EXERCISE: In your copy, include every record exactly and no pictures.

#####

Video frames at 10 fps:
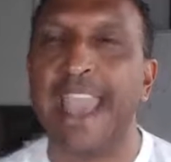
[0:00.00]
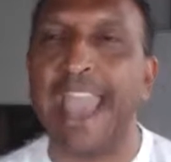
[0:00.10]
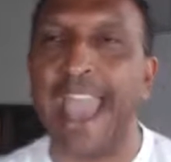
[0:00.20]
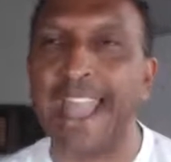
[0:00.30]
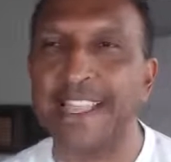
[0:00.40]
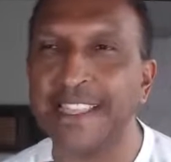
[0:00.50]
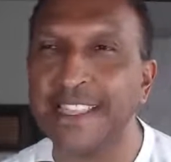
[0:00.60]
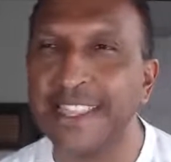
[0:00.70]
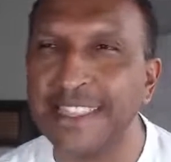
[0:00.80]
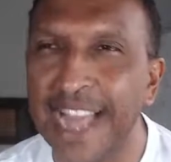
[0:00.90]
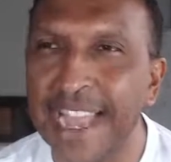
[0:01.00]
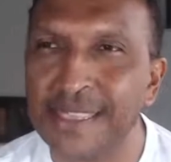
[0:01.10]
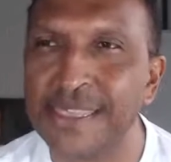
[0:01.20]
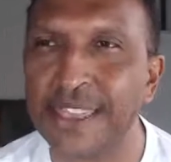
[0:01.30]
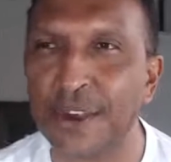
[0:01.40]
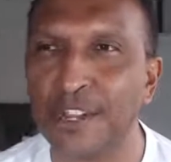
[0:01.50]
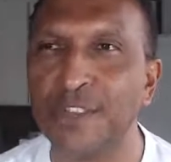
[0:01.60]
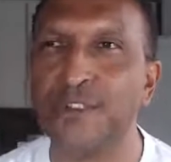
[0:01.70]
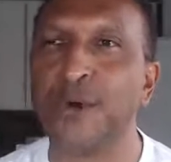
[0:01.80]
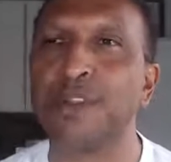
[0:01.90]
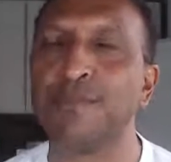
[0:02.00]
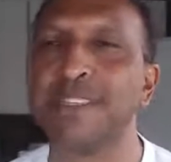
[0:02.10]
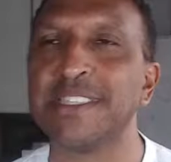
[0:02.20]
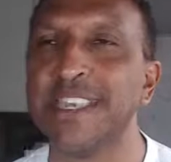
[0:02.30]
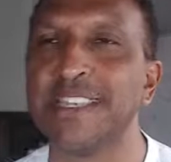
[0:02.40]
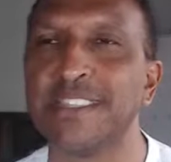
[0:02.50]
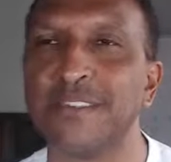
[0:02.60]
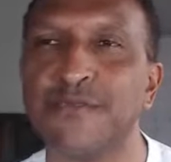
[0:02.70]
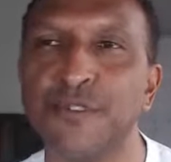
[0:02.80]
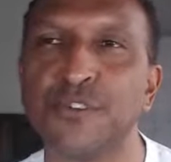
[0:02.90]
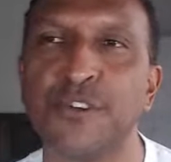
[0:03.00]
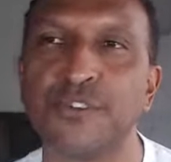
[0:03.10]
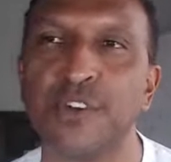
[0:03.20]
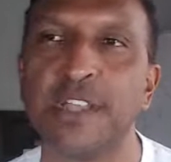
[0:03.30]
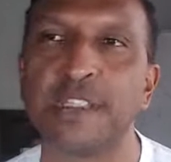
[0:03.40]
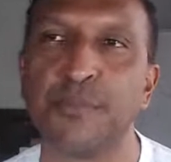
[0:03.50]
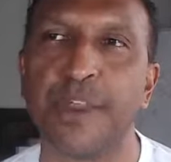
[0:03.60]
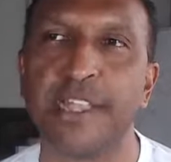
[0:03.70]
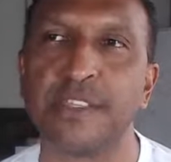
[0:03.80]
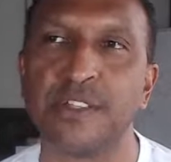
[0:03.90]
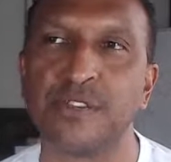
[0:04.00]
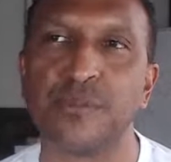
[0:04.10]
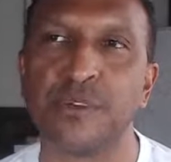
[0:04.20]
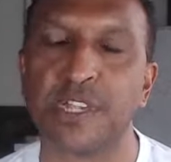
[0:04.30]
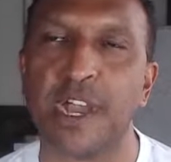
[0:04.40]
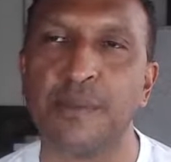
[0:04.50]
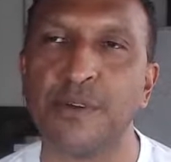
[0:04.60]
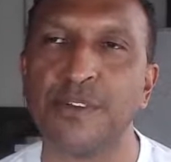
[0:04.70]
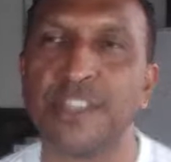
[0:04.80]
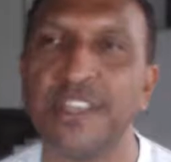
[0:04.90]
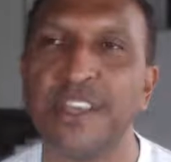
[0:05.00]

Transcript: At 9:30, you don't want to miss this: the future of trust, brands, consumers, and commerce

#####

RESPONSE TO THIS EXERCISE:
Video frames at 10 fps:
[0:00.00]
[0:00.10]
[0:00.20]
[0:00.30]
[0:00.40]
[0:00.50]
[0:00.60]
[0:00.70]
[0:00.80]
[0:00.90]
[0:01.00]
[0:01.10]
[0:01.20]
[0:01.30]
[0:01.40]
[0:01.50]
[0:01.60]
[0:01.70]
[0:01.80]
[0:01.90]
[0:02.00]
[0:02.10]
[0:02.20]
[0:02.30]
[0:02.40]
[0:02.50]
[0:02.60]
[0:02.70]
[0:02.80]
[0:02.90]
[0:03.00]
[0:03.10]
[0:03.20]
[0:03.30]
[0:03.40]
[0:03.50]
[0:03.60]
[0:03.70]
[0:03.80]
[0:03.90]
[0:04.00]
[0:04.10]
[0:04.20]
[0:04.30]
[0:04.40]
[0:04.50]
[0:04.60]
[0:04.70]
[0:04.80]
[0:04.90]
[0:05.00]

Transcript: At 9:30, you don't want to miss this: the future of trust, brands, consumers, and commerce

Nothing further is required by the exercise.